Dan Dischner: So Primatene Mist, the patent has already expired. So we do not see any competition now. We think it is unlikely to see much given the economics for this. We think it is a strong product. I think with the OTC market, it is a different dynamic when it comes to generics. You know, Primatene Mist has 60 years of brand equity in it, and so we feel like we are in a good position—even if there was competition, we are in a good position of maintaining a large market share with that product. And at the same time, we are in the process of developing a new formulation of Primatene Mist.

We have secured one patent, and we are currently working on another. So that is kind of our strategy as we move through that franchise. The second question was about the cadence of filings. So we expect late this year, early next year to have two filings, and then next year, a total of two to three filings. And we think that should be the case moving forward.

Operator: Our next question is from Benjamin Burnett with Wells Fargo. This is Tianqi calling in for Ben. Thanks for taking our question. So I wanted to ask you about the Nanjing in-licensed assets. Just see if you have any updates on that. What kind of level of confidence do you have in these assets? And what does the clinical development path look like in their respective indications? Thank you very much.

Tony Marrs: Yeah. We are very excited about those products. We are currently in the preclinical stage. We are getting our packages together to have early conversations with the Agency on them. We think these products are very, very exciting. Internally, there is a lot of positive excitement around them. We are building teams and coming up with priorities for these projects. These will be new drugs, so they will be going through the standard NDA process. Whether we have expedited pathways or not remains to be seen. We are optimistic that we should have some for those.

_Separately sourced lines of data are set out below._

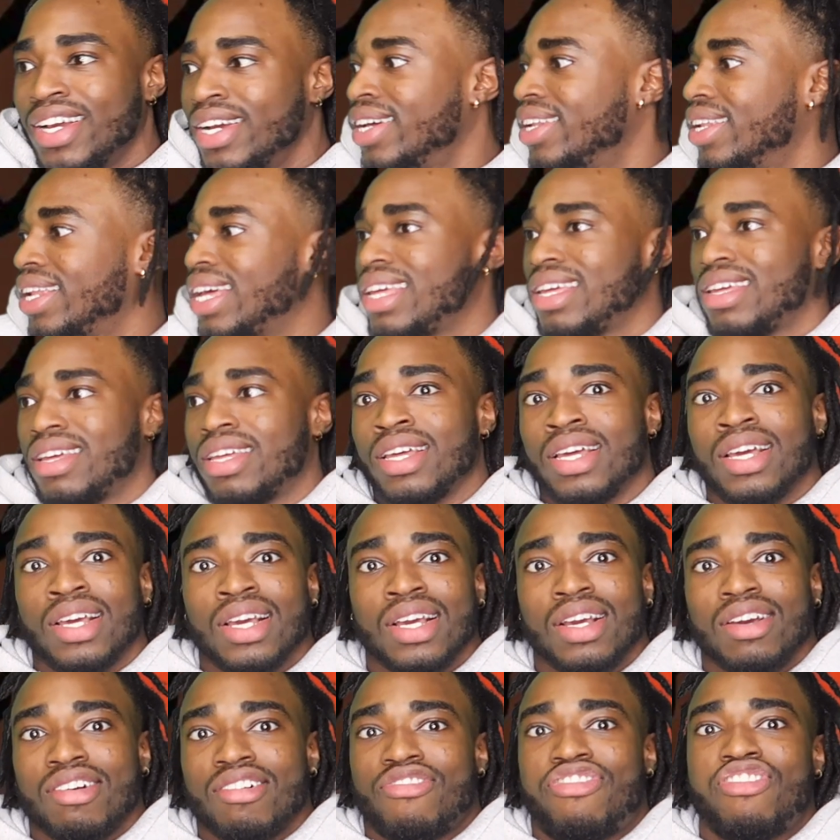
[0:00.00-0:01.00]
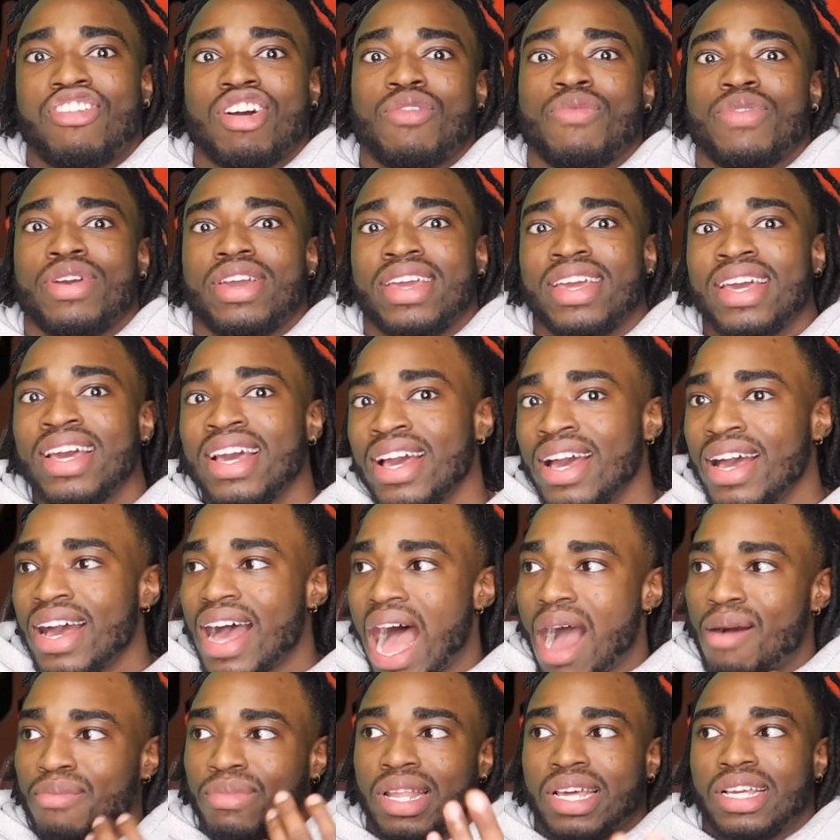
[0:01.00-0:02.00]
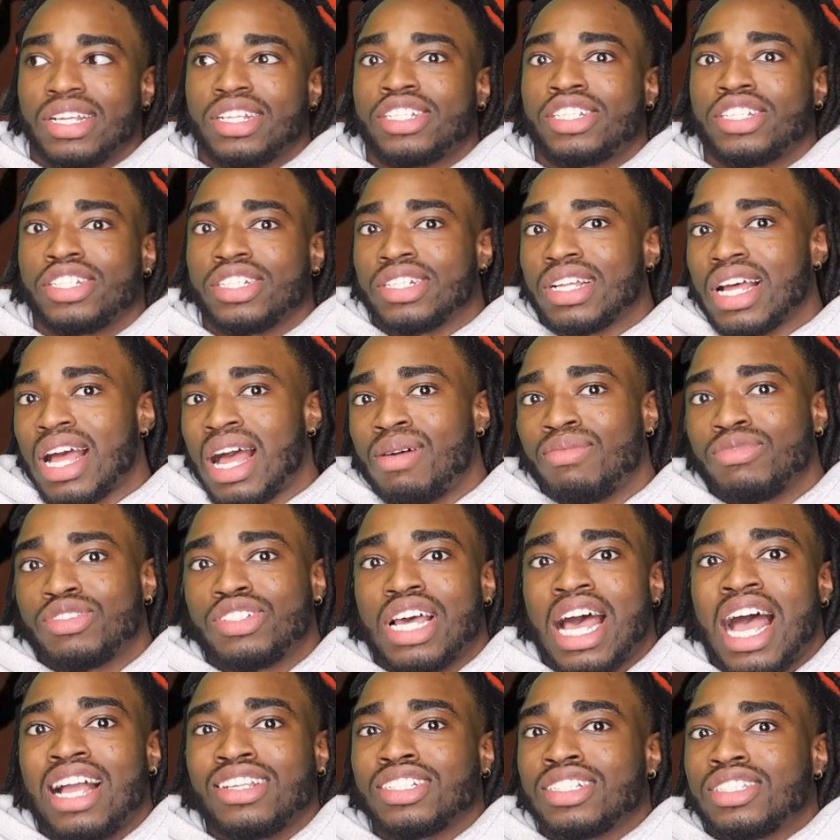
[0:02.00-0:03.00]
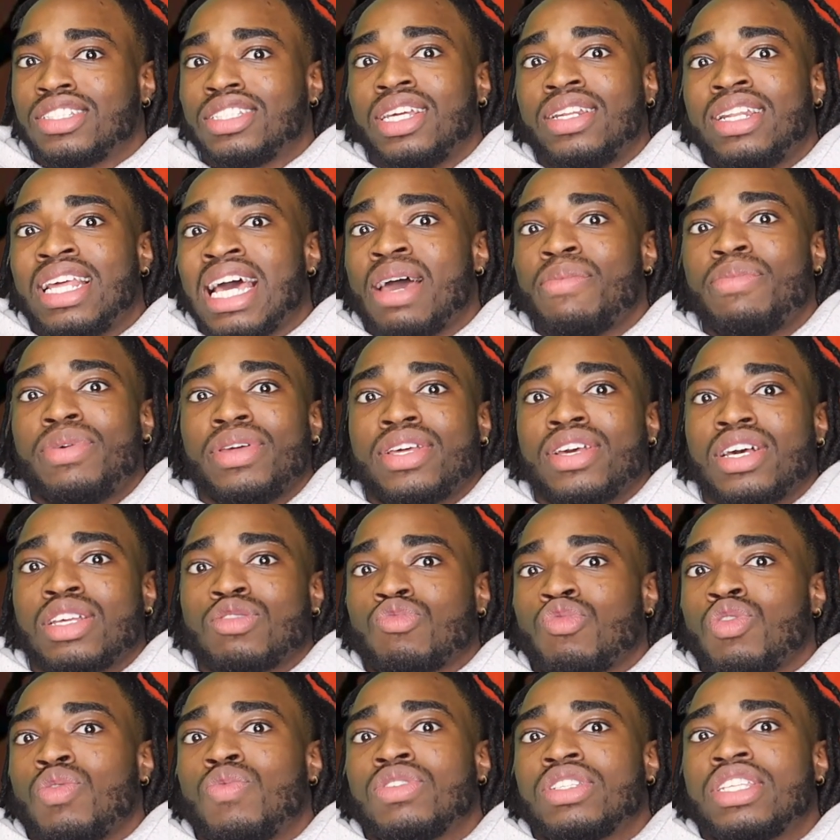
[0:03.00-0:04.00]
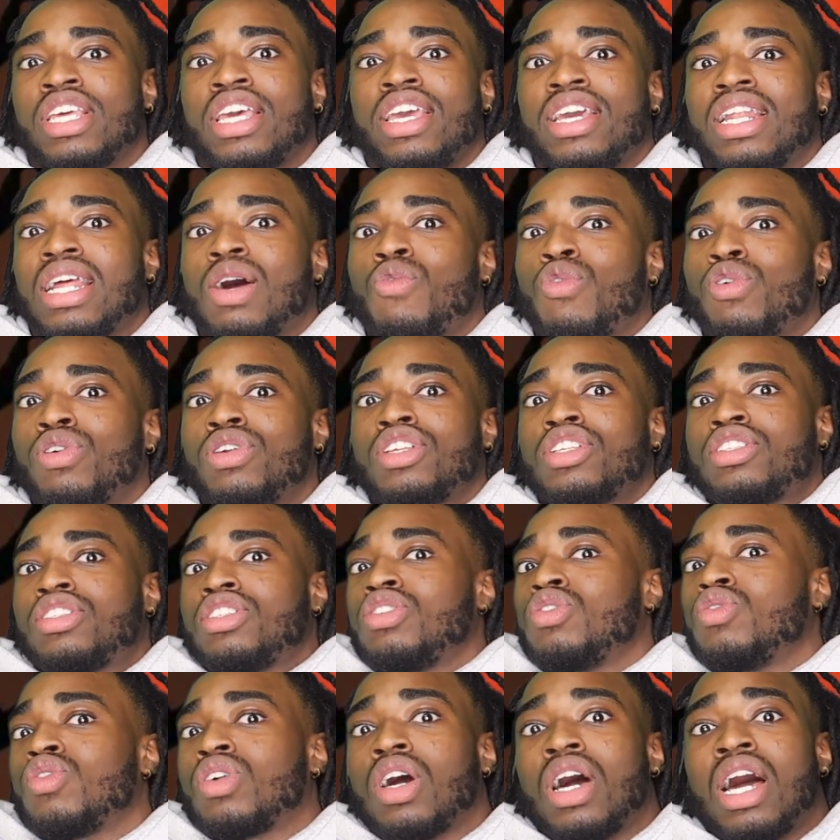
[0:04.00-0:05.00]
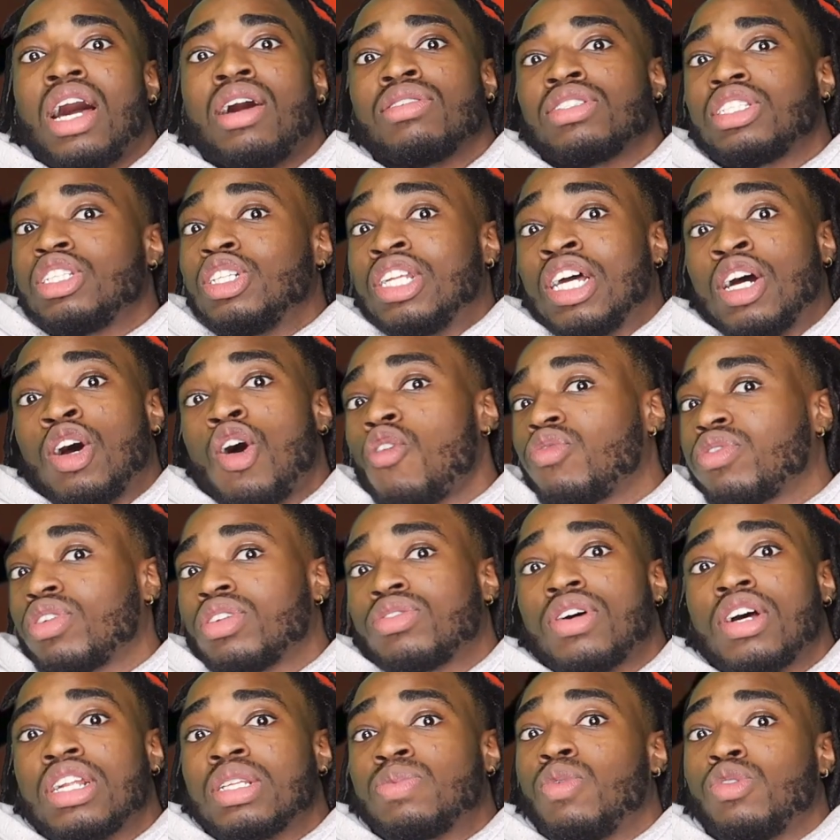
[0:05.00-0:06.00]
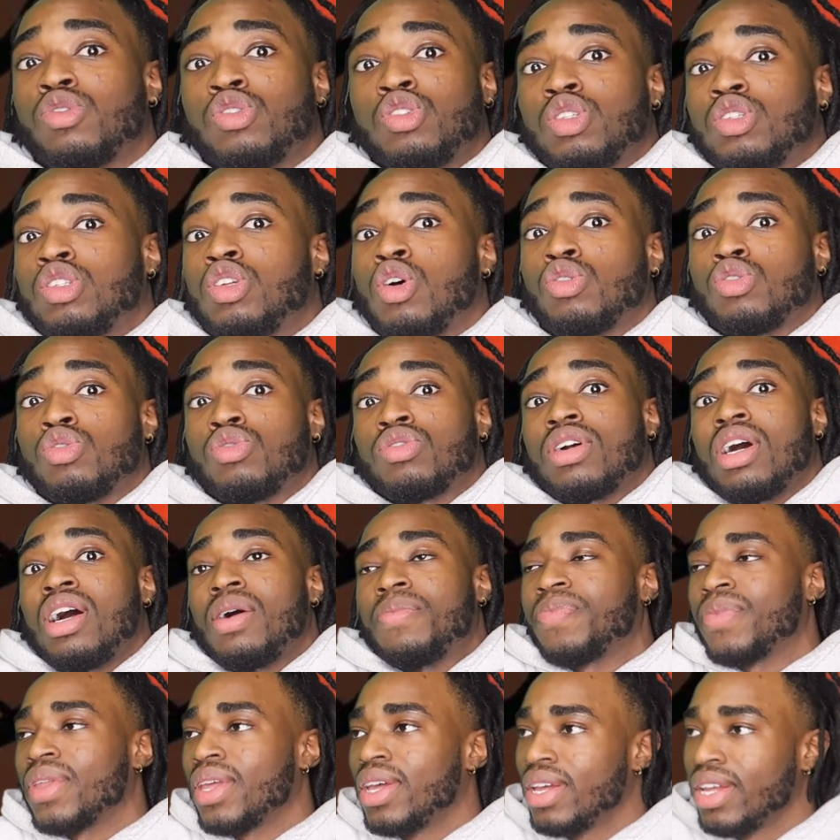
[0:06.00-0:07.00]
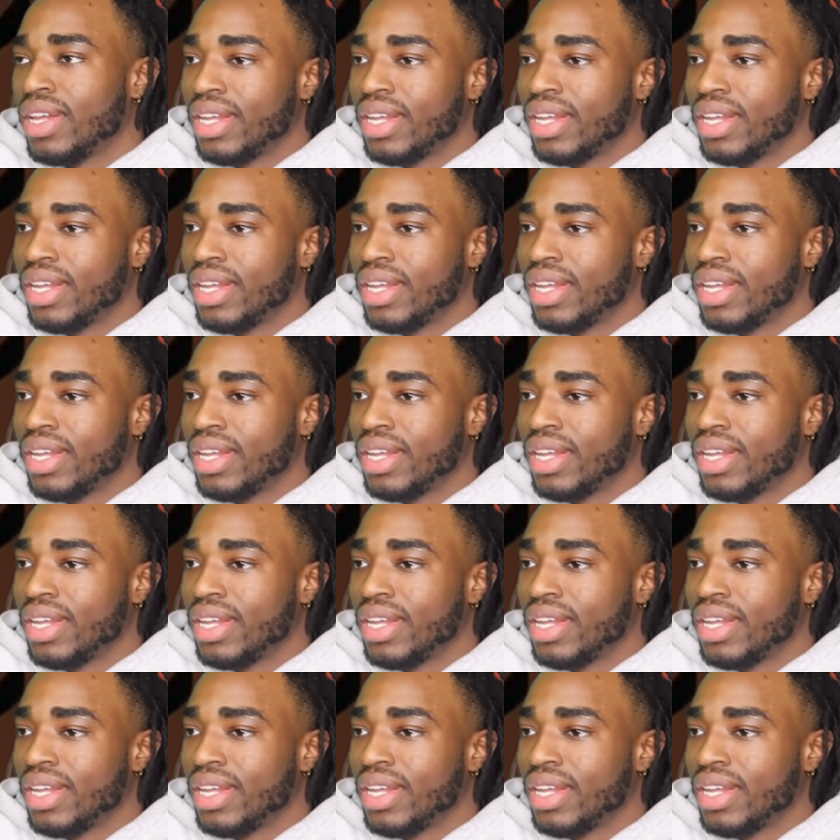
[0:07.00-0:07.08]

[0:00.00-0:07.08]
Like, you feel me? I'm like, shit, I just did that because we was here and I wanted to see you, because I don't see you that often, so I just told you to come.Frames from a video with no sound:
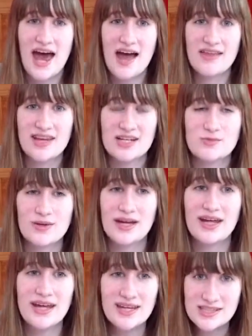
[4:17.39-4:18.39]
And that's what
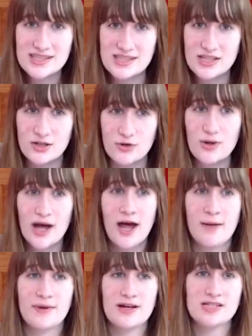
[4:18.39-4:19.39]
hits you,
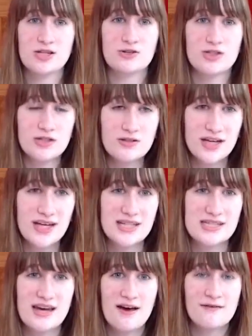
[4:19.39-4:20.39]
because they're little
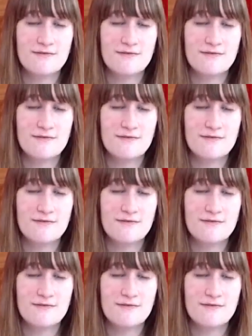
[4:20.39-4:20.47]
kids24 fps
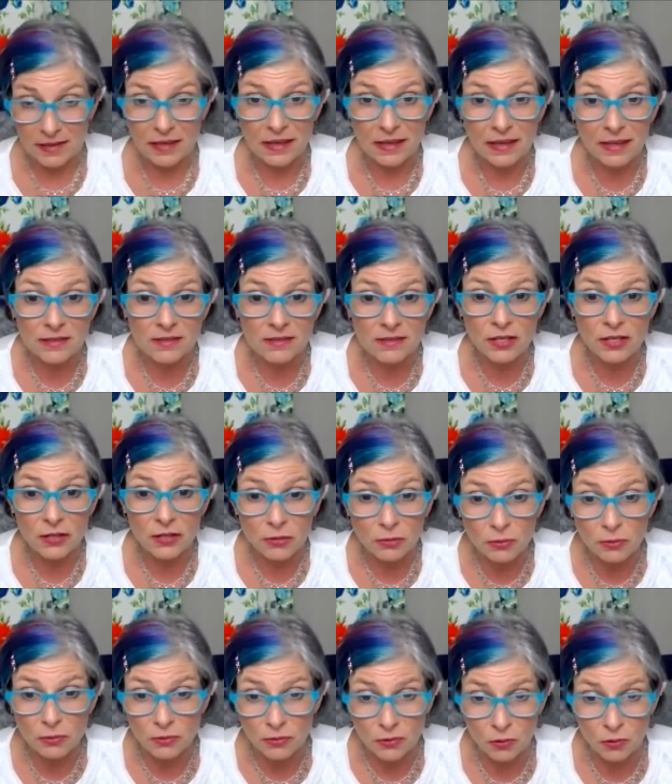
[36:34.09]
is
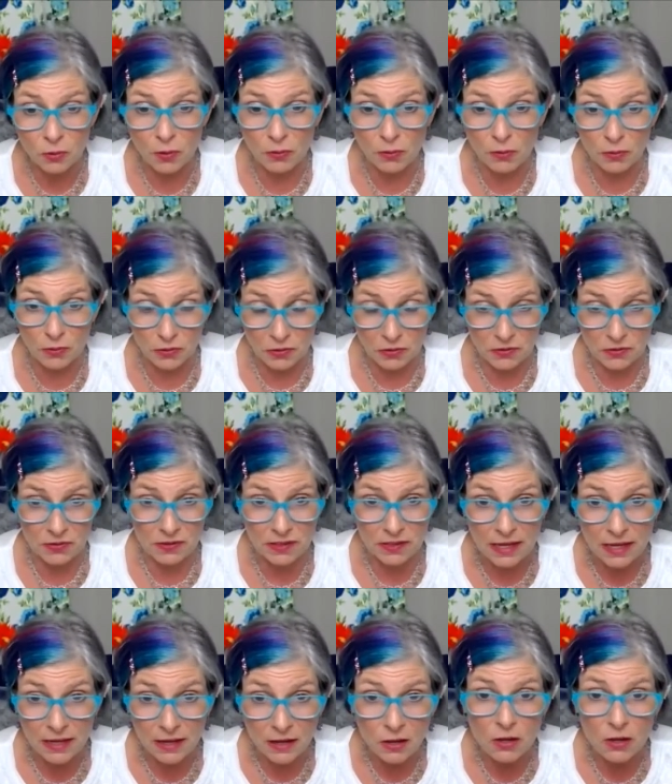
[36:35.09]
huge when we're
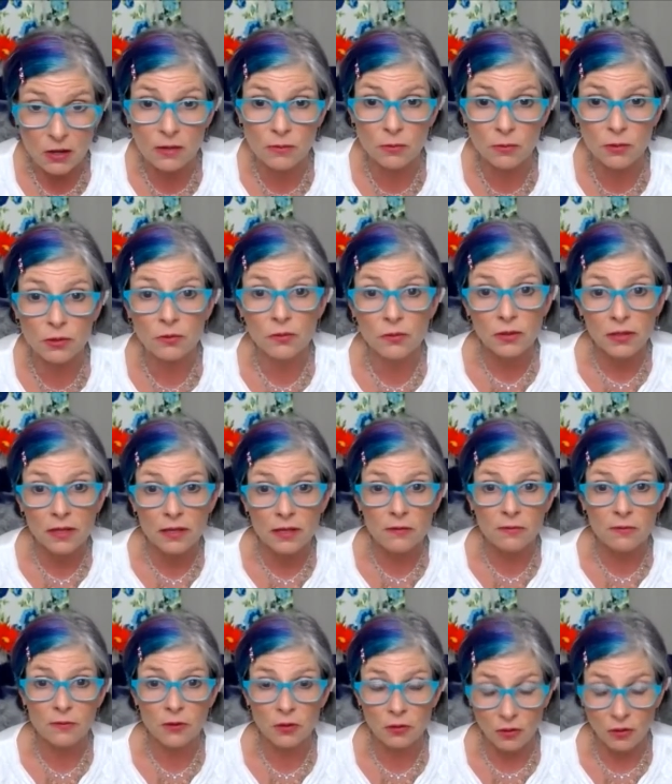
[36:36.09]
single and we're
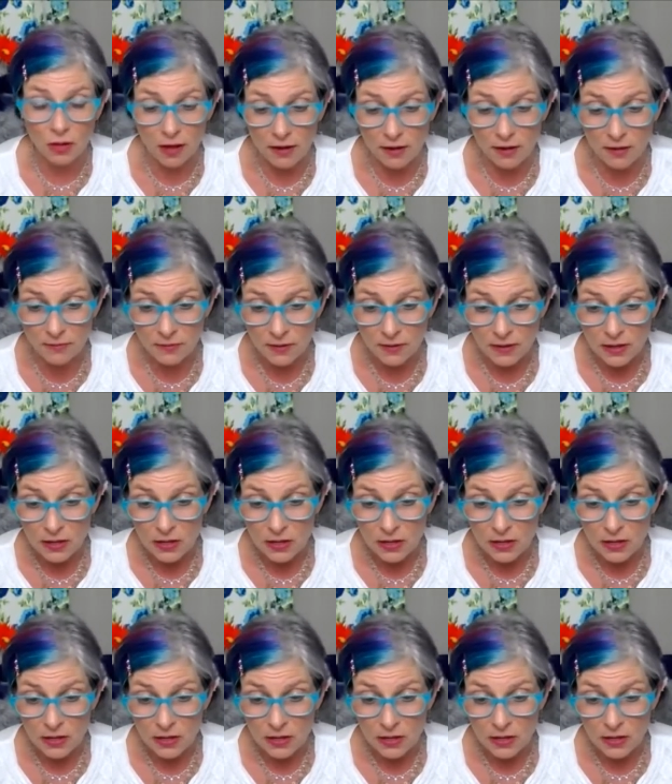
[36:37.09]
looking for love,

We have some oncology products that we think likely will have some of that, but we have not yet engaged the FDA with conversations on that. We are in the preclinical evaluation and looking at the prioritization. But overall, I think we are very, very excited and encouraged by these products.

Operator: Thank you. There are no further questions at this time. I would like to hand the floor back over to management for any closing remarks.

Dan Dischner: Thank you, Paul, and thank you all once again for joining us today. We appreciate your continued engagement and support. We look forward to keeping you updated on our progress throughout 2026. Have a wonderful evening.

Operator: This concludes today's conference call. You may disconnect your lines at this time. Thank you again for your participation.